Stored data:
--- --- ---

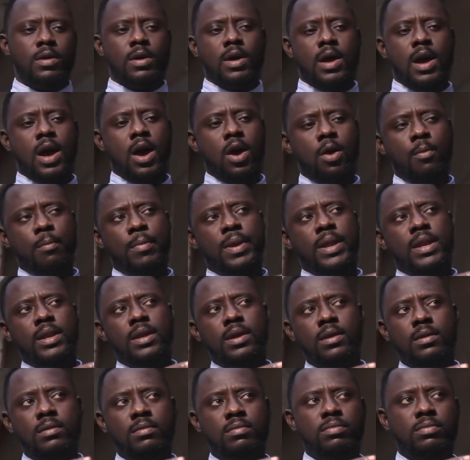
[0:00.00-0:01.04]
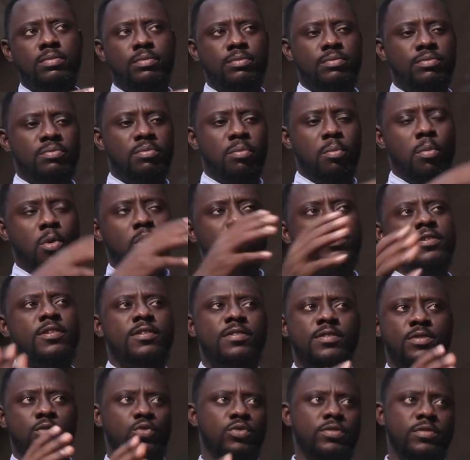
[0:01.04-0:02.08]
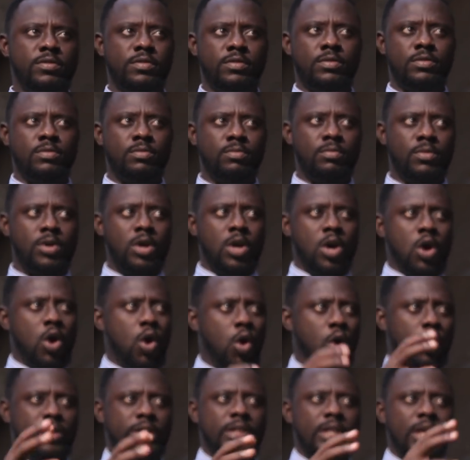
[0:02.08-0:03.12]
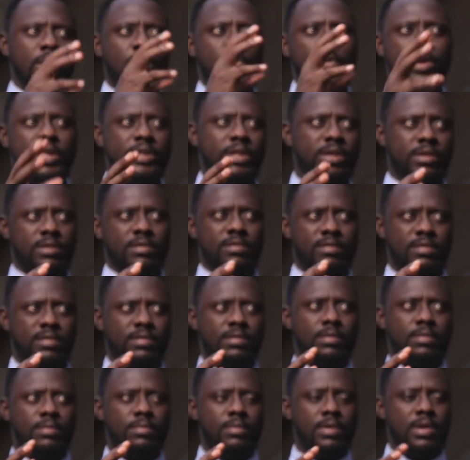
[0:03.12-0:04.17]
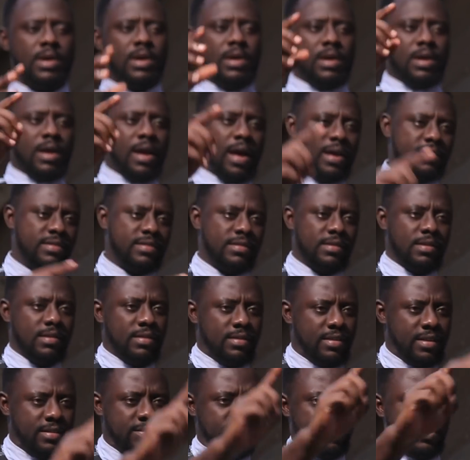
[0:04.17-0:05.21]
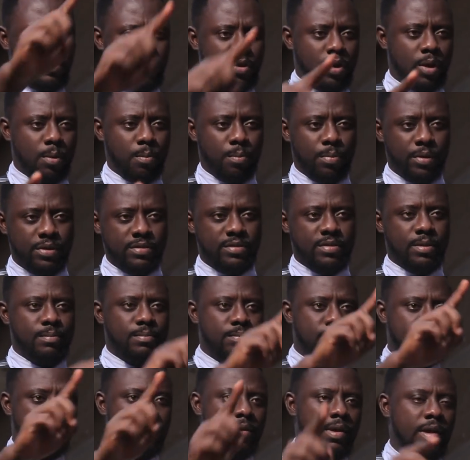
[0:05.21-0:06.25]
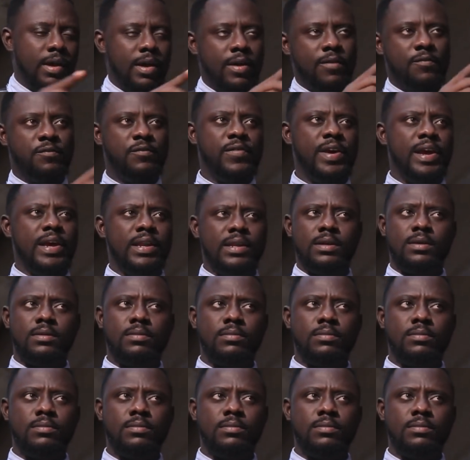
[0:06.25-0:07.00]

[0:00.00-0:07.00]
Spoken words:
How many multitudes or generations has this your bosom fed?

--- --- ---

▶ _Required work_
Drop the pictures and reproduce the rest of the entries above exactly.

▶ _Exercise result_
[0:00.00-0:01.04]
[0:01.04-0:02.08]
[0:02.08-0:03.12]
[0:03.12-0:04.17]
[0:04.17-0:05.21]
[0:05.21-0:06.25]
[0:06.25-0:07.00]

[0:00.00-0:07.00]
Spoken words:
How many multitudes or generations has this your bosom fed?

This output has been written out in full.